There are all these breadcrumbs in the film. In fact, in 2021, before we ever filmed the proof of concept that was called Baby Girl—because it was originally called Baby Girl—we had written a trilogy. That was always the intention: to scale. When you're making movies on your own with no institutional support, and you have to find all of your own money, you go, "We'll start with the thing we can make." What's more affordable than the woods during the day? Three locations and a couple of actors. You have to start there. But if you don't know what story it is that you're telling and who these people are, you'll get that wrong. It won't ever add up. I also don't know a way to be a filmmaker other than to have this long-term thinking. There is a reason why we're doing everything we're doing. I have hopes and dreams. That's just storytelling 101. We've known from moment one there are all these breadcrumbs—even from the first words that pop up on screen all the way through different characters that reveal themselves, relationships, dynamics that unfold, the way power works in the film, the way the power dichotomy changes at various times, all the way even through what people are saying in the end credits. There's stuff going on in the credits of the film. It's all there, but I can only do so much with the time and money I have. So I do what I can and just go, "Stick with me. There'll be so much more." People have asked endlessly, and a lot of people have detected this, and I say, "Come with me. We will go many places together with Dolly."

I'm a big horror fan and a sucker for gore—the blood and the things that make you wince. There's plenty of that in this film. Did you decide early on that you really wanted to go down that route with this one and make people squeal in their seats?

The violence and the brutality in this film are the result of two characters—two opposing forces—who are trying to navigate a situation where they both want something entirely different. You can understand that that's the response. You have two characters with different experiences, different things that have crafted and shaped them and brought them to this confluence where one is facing motherhood and doesn't want to be, and one who's just lost their mother and has a hole in their heart and is trying to fill it. Everything else that happens after that is relative to those points of view. It is people—or two characters—trying to solve that collision, and it is big and crazy and twisted and weird because that's also what nightmares are. It's the worst possible version of that, and then how do you navigate that? It wasn't "We want to be twisted and messed up for the sake of it." There's true intentionality there.

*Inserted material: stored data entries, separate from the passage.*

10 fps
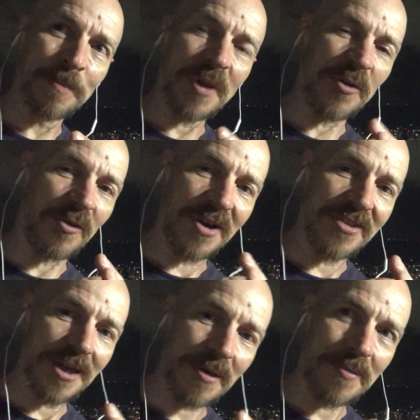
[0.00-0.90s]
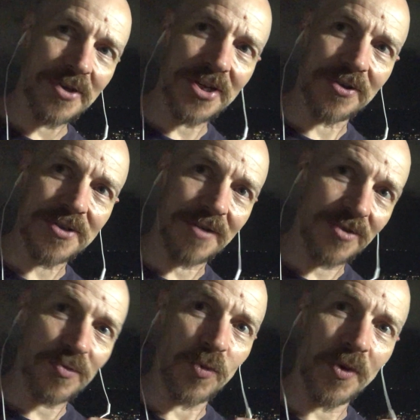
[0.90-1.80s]
I'm not really thinking about much else, I'm
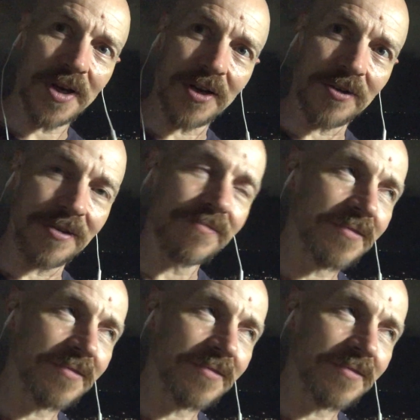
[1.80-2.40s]
just walking along,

I can only imagine you must have had such a blast with all those prosthetics you were working with and the blood. It must be like being a kid again.

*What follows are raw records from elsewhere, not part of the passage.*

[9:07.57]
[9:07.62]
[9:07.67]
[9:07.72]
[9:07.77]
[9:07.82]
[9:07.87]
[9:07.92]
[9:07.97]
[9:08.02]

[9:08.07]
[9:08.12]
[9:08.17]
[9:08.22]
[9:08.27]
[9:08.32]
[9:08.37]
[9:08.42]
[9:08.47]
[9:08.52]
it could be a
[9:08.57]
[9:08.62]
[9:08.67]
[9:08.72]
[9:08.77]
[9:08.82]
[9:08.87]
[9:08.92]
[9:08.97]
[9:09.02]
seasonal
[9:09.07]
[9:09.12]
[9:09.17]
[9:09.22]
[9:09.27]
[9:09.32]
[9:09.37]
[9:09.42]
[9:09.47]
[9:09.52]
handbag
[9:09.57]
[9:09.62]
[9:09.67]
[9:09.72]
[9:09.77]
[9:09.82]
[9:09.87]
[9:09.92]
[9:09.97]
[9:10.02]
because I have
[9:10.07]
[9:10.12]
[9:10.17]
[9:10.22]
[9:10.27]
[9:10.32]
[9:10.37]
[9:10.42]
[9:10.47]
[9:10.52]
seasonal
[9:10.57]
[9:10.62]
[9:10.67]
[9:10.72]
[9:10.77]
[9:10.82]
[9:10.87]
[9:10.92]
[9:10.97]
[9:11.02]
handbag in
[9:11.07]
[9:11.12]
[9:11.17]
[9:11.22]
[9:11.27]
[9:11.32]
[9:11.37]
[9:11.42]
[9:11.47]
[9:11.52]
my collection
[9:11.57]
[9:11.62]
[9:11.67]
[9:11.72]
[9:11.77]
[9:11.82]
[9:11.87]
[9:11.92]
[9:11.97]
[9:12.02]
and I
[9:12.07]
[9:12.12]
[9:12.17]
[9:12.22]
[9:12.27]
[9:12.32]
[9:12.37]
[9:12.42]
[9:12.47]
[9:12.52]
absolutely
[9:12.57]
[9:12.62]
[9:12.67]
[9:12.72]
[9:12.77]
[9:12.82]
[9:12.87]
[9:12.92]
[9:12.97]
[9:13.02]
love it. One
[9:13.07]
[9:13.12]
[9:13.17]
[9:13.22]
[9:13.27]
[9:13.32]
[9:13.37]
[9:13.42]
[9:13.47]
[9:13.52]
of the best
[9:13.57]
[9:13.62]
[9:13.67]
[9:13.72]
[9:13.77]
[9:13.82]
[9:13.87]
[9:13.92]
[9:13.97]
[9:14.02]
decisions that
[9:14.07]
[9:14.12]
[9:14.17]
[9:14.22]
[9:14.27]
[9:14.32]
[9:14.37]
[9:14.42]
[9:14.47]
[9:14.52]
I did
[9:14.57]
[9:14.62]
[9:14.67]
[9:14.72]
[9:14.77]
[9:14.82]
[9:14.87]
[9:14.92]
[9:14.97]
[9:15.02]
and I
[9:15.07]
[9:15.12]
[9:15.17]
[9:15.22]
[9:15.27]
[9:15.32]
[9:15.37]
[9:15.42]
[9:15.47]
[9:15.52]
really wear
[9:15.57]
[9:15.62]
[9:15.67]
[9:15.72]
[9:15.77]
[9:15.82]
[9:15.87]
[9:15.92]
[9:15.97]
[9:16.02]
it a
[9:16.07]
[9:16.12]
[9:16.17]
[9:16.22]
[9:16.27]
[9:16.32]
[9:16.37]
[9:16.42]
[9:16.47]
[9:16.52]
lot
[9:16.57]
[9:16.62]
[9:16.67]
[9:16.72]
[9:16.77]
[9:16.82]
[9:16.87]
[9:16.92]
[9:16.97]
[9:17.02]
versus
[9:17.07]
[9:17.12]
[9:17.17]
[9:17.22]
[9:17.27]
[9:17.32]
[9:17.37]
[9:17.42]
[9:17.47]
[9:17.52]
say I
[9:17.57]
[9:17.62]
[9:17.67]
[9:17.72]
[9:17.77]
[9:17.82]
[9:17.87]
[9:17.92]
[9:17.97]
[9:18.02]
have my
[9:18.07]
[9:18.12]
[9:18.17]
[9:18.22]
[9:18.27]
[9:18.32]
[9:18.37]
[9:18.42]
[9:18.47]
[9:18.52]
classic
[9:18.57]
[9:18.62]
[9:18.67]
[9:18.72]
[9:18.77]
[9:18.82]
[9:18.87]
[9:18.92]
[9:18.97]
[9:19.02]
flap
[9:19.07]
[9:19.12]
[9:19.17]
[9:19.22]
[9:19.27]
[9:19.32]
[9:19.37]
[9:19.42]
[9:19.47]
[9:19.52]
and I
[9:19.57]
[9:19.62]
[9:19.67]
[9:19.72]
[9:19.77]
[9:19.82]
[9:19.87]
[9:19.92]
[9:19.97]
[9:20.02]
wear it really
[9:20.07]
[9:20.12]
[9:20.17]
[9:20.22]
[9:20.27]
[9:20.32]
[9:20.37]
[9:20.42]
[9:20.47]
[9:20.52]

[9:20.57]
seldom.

Yeah, I'm 45. I wanted to make this movie—or a movie like this—for a long time. I should have probably done it years ago, but I'm glad that I did it now. When you first get your first video camera, you're just figuring out how to recreate the movies that you like and the weird things you like, and you're doing it in a really bad way. Now I can do it with incredible collaborators who can do it better than I could ever do on my own. It becomes real. You go, "Holy smokes, we did that. We made that thing happen." Or I didn't make it—in this case, our incredible special effects team, our cinematographer, and our composer did it. It's the best to be able to do things in a tactile way where you can see it, you can feel it, and everybody else can feel it. The behind-the-scenes footage is awesome. When a whole cast and crew watch something happen, they get to react to it. It's not going to just happen later in special effects or in VFX. There you are on set, cheering because it's a release. You go, "Holy, we just did it. I watched it happen." It's the best.

Dolly arrives in theaters on March 6.